Segment Open

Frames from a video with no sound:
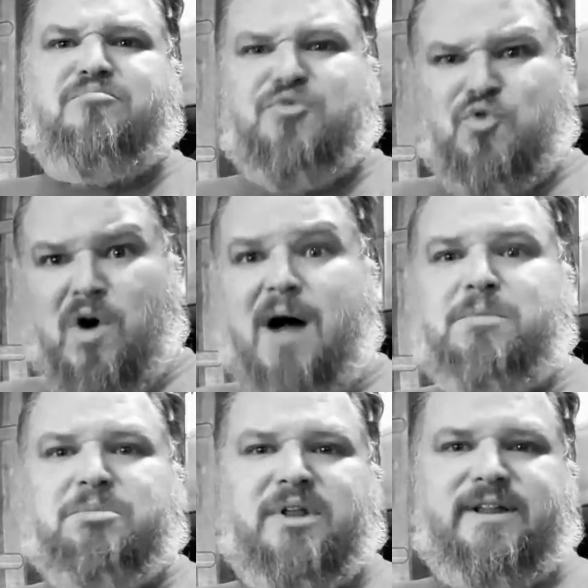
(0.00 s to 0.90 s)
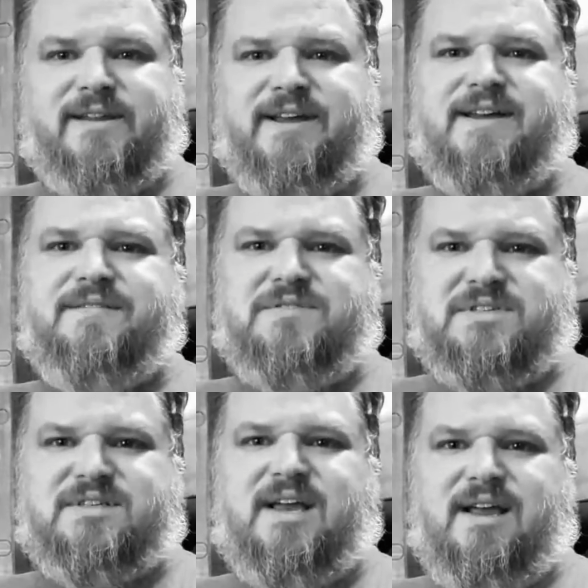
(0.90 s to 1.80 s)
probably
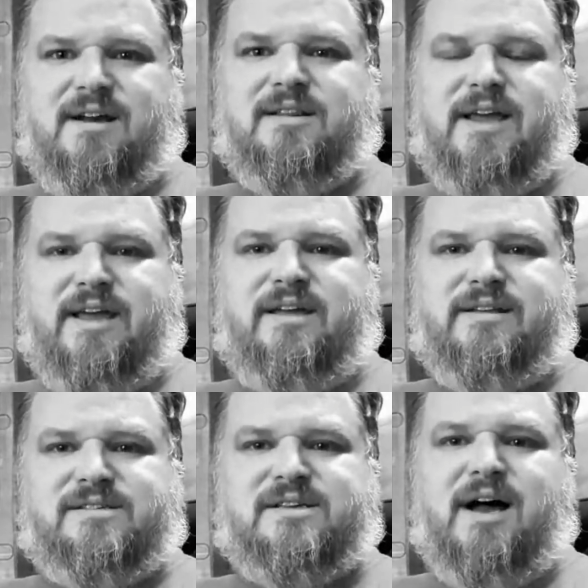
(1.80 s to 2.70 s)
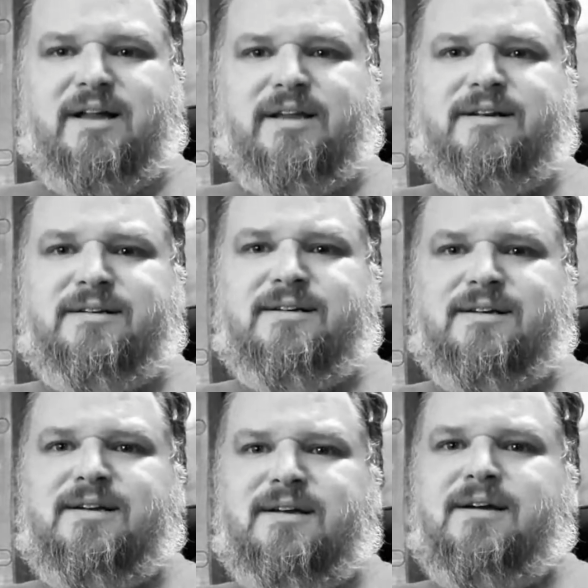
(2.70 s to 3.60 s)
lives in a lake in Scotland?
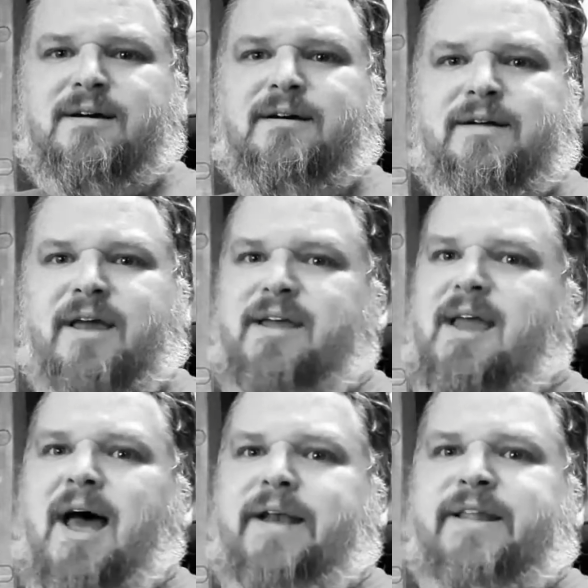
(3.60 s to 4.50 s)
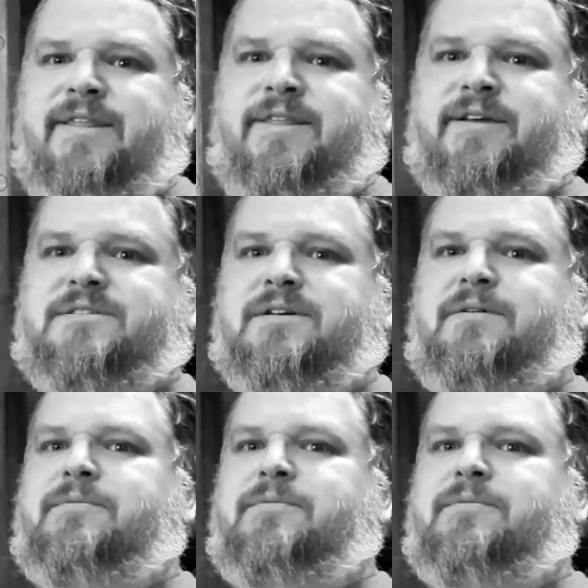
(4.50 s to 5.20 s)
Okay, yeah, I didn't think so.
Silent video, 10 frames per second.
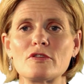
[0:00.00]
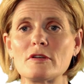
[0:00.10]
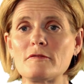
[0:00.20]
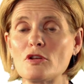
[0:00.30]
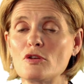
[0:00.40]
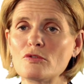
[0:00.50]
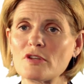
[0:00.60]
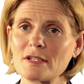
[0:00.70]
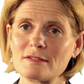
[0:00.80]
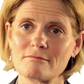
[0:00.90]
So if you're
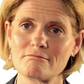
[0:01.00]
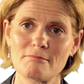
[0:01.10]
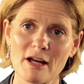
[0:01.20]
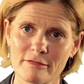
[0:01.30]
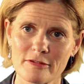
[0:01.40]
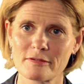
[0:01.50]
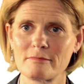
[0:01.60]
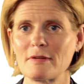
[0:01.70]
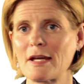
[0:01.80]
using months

Segment Closed

> _WHAT IS EXPECTED_: When you give the entries again, keep them exact and omit any picture they contain.

> _EXERCISE SOLUTION_:
Frames from a video with no sound:
(0.00 s to 0.90 s)
(0.90 s to 1.80 s)
probably
(1.80 s to 2.70 s)
(2.70 s to 3.60 s)
lives in a lake in Scotland?
(3.60 s to 4.50 s)
(4.50 s to 5.20 s)
Okay, yeah, I didn't think so.
Silent video, 10 frames per second.
[0:00.00]
[0:00.10]
[0:00.20]
[0:00.30]
[0:00.40]
[0:00.50]
[0:00.60]
[0:00.70]
[0:00.80]
[0:00.90]
So if you're
[0:01.00]
[0:01.10]
[0:01.20]
[0:01.30]
[0:01.40]
[0:01.50]
[0:01.60]
[0:01.70]
[0:01.80]
using months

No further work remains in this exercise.